Exercise directions: Whenever the string "Transcript" appears in a line below, please copy the line out.

Source data:
++++

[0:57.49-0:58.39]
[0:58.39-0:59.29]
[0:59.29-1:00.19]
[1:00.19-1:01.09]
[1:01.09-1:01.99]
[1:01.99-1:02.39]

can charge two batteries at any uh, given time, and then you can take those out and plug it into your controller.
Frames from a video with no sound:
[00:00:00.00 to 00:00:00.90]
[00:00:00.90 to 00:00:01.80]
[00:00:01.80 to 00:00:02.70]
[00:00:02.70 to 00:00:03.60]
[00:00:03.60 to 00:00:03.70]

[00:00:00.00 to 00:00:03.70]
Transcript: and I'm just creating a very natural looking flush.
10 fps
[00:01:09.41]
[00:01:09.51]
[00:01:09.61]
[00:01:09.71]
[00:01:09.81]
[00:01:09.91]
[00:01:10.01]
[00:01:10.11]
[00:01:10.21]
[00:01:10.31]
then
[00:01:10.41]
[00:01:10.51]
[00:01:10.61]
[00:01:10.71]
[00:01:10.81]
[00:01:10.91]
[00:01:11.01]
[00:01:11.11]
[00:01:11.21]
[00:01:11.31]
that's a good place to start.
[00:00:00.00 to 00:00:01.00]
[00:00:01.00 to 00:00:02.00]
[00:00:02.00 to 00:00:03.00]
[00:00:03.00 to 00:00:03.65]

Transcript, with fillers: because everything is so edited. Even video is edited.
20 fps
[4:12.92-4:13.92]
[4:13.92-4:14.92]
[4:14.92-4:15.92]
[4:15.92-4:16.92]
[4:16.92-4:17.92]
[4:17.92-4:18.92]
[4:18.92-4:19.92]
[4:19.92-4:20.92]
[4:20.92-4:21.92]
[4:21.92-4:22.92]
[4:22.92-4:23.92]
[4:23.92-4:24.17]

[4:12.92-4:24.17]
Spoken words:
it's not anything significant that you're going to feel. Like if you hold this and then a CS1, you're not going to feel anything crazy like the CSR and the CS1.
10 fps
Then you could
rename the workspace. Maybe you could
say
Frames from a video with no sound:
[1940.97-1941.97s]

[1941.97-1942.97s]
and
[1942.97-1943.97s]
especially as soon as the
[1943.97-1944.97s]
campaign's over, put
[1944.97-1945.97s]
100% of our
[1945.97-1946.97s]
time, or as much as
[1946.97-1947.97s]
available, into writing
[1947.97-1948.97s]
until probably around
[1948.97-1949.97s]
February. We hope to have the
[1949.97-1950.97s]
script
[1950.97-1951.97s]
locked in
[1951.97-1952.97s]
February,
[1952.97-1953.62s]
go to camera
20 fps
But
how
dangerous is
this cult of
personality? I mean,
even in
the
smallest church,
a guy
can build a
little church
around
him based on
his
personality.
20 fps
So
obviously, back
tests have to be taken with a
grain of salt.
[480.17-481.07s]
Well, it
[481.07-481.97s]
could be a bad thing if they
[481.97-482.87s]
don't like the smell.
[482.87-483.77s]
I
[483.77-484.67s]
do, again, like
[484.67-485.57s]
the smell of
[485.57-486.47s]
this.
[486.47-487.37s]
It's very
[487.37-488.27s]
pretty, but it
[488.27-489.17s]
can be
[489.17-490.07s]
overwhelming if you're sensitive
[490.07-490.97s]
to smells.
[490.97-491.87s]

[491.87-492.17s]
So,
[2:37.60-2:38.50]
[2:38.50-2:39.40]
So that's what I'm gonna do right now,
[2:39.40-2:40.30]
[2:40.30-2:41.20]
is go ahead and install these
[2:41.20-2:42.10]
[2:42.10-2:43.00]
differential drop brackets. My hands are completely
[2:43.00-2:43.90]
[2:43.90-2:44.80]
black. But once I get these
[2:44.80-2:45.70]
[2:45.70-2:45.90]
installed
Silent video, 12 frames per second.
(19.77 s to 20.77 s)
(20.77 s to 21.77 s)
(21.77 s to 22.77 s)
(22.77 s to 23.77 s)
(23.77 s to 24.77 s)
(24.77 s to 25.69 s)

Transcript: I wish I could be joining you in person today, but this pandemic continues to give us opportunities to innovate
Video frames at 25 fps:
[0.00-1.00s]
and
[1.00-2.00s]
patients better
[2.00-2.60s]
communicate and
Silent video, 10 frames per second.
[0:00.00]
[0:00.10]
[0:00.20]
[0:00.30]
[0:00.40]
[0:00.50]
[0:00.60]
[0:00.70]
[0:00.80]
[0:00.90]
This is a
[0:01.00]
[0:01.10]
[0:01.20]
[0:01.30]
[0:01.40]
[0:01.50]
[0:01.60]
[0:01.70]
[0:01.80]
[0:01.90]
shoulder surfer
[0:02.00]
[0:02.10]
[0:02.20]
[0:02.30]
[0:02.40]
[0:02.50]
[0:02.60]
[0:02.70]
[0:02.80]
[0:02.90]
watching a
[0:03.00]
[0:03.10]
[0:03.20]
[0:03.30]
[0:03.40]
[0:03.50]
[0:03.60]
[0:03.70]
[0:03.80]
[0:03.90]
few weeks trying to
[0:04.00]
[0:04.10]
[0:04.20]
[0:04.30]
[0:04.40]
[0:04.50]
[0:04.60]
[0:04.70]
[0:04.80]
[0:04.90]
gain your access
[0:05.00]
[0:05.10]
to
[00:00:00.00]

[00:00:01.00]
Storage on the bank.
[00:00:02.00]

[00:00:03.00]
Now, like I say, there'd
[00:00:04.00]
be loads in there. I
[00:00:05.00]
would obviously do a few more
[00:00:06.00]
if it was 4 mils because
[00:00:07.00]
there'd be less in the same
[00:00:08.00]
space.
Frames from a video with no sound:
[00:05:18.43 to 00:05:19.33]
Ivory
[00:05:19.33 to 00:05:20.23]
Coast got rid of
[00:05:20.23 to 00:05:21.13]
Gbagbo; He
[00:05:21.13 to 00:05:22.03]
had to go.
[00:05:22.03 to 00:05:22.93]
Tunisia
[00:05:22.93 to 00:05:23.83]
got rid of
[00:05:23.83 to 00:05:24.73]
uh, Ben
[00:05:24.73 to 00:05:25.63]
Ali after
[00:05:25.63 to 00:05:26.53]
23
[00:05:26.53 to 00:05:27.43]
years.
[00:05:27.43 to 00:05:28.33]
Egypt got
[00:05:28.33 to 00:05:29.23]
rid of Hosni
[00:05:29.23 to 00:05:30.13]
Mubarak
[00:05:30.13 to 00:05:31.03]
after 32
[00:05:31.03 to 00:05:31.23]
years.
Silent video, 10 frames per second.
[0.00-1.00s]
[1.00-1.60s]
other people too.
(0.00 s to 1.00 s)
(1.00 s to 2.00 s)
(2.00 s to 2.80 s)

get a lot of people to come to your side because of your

++++

Response to the task:
Transcript: and I'm just creating a very natural looking flush.
Transcript, with fillers: because everything is so edited. Even video is edited.
Transcript: I wish I could be joining you in person today, but this pandemic continues to give us opportunities to innovate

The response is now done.